→ **About this exercise**:
Output the records below again, precisely as they are written.

→ **Source material**:
#####
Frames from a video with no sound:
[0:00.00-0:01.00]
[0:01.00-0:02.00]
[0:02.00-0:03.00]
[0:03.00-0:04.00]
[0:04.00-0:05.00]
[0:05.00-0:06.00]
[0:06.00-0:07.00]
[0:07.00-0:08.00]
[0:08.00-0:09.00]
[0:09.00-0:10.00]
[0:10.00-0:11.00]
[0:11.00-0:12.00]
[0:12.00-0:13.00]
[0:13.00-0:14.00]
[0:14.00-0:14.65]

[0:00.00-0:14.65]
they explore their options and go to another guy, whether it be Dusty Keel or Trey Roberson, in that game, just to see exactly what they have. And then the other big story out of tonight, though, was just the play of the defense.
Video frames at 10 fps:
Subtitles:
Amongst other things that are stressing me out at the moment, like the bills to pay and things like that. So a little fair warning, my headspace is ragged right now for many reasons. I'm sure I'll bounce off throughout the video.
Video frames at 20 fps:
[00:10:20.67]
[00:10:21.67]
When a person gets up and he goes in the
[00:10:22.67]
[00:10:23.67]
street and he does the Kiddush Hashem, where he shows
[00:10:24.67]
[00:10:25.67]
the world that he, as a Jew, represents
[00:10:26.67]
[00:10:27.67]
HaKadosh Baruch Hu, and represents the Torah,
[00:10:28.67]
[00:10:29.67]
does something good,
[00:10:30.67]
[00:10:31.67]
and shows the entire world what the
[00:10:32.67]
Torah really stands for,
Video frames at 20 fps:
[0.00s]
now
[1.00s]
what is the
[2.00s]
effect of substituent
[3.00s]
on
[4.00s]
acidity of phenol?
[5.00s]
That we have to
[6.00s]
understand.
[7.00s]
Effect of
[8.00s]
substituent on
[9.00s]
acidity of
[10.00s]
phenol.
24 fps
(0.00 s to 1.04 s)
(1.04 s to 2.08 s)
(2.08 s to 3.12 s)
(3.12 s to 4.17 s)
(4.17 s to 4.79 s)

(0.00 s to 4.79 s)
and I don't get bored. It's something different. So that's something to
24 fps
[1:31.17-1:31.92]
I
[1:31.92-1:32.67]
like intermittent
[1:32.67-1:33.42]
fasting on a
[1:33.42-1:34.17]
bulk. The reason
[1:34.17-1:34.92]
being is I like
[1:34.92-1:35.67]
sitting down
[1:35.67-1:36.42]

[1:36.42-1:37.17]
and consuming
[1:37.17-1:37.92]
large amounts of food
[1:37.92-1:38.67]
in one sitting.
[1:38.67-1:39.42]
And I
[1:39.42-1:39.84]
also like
#####
→ **Solution below**:
Frames from a video with no sound:
[0:00.00-0:01.00]
[0:01.00-0:02.00]
[0:02.00-0:03.00]
[0:03.00-0:04.00]
[0:04.00-0:05.00]
[0:05.00-0:06.00]
[0:06.00-0:07.00]
[0:07.00-0:08.00]
[0:08.00-0:09.00]
[0:09.00-0:10.00]
[0:10.00-0:11.00]
[0:11.00-0:12.00]
[0:12.00-0:13.00]
[0:13.00-0:14.00]
[0:14.00-0:14.65]

[0:00.00-0:14.65]
they explore their options and go to another guy, whether it be Dusty Keel or Trey Roberson, in that game, just to see exactly what they have. And then the other big story out of tonight, though, was just the play of the defense.
Video frames at 10 fps:
Subtitles:
Amongst other things that are stressing me out at the moment, like the bills to pay and things like that. So a little fair warning, my headspace is ragged right now for many reasons. I'm sure I'll bounce off throughout the video.
Video frames at 20 fps:
[00:10:20.67]
[00:10:21.67]
When a person gets up and he goes in the
[00:10:22.67]
[00:10:23.67]
street and he does the Kiddush Hashem, where he shows
[00:10:24.67]
[00:10:25.67]
the world that he, as a Jew, represents
[00:10:26.67]
[00:10:27.67]
HaKadosh Baruch Hu, and represents the Torah,
[00:10:28.67]
[00:10:29.67]
does something good,
[00:10:30.67]
[00:10:31.67]
and shows the entire world what the
[00:10:32.67]
Torah really stands for,
Video frames at 20 fps:
[0.00s]
now
[1.00s]
what is the
[2.00s]
effect of substituent
[3.00s]
on
[4.00s]
acidity of phenol?
[5.00s]
That we have to
[6.00s]
understand.
[7.00s]
Effect of
[8.00s]
substituent on
[9.00s]
acidity of
[10.00s]
phenol.
24 fps
(0.00 s to 1.04 s)
(1.04 s to 2.08 s)
(2.08 s to 3.12 s)
(3.12 s to 4.17 s)
(4.17 s to 4.79 s)

(0.00 s to 4.79 s)
and I don't get bored. It's something different. So that's something to
24 fps
[1:31.17-1:31.92]
I
[1:31.92-1:32.67]
like intermittent
[1:32.67-1:33.42]
fasting on a
[1:33.42-1:34.17]
bulk. The reason
[1:34.17-1:34.92]
being is I like
[1:34.92-1:35.67]
sitting down
[1:35.67-1:36.42]

[1:36.42-1:37.17]
and consuming
[1:37.17-1:37.92]
large amounts of food
[1:37.92-1:38.67]
in one sitting.
[1:38.67-1:39.42]
And I
[1:39.42-1:39.84]
also like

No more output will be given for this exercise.